**Provided information**

—————

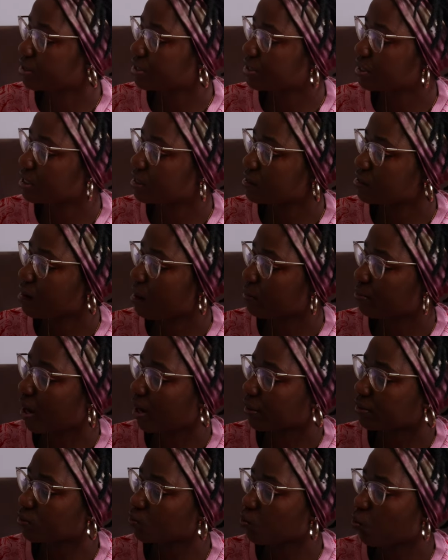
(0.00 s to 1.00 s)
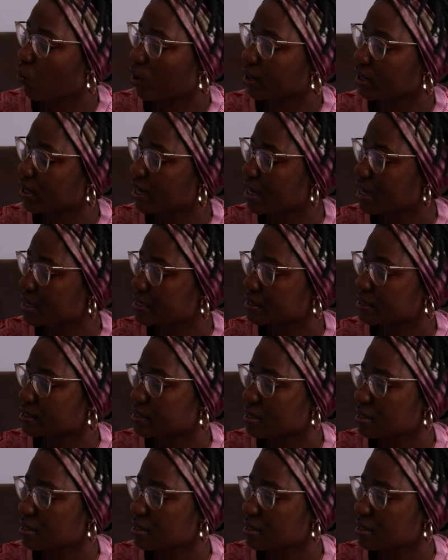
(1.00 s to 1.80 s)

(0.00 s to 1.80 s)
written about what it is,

—————

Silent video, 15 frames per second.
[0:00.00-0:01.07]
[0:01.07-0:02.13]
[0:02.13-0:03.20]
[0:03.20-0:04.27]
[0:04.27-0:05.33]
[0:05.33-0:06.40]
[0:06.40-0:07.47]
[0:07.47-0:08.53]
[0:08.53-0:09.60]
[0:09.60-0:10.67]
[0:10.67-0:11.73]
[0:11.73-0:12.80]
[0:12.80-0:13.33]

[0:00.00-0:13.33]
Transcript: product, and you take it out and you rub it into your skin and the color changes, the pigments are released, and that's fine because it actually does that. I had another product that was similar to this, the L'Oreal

—————

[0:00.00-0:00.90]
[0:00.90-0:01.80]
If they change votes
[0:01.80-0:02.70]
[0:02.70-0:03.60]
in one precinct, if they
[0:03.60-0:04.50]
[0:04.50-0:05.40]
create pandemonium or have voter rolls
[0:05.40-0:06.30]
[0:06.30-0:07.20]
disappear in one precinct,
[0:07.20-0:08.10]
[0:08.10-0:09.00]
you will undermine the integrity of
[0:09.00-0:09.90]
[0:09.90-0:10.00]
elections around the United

—————

**Problem**
Among the lines above, repeat exactly those from the line with "[0:05.33-0:06.40]" to the line with "Transcript: product, and", counting both ends.

**Answer to the exercise**
[0:05.33-0:06.40]
[0:06.40-0:07.47]
[0:07.47-0:08.53]
[0:08.53-0:09.60]
[0:09.60-0:10.67]
[0:10.67-0:11.73]
[0:11.73-0:12.80]
[0:12.80-0:13.33]

[0:00.00-0:13.33]
Transcript: product, and you take it out and you rub it into your skin and the color changes, the pigments are released, and that's fine because it actually does that. I had another product that was similar to this, the L'Oreal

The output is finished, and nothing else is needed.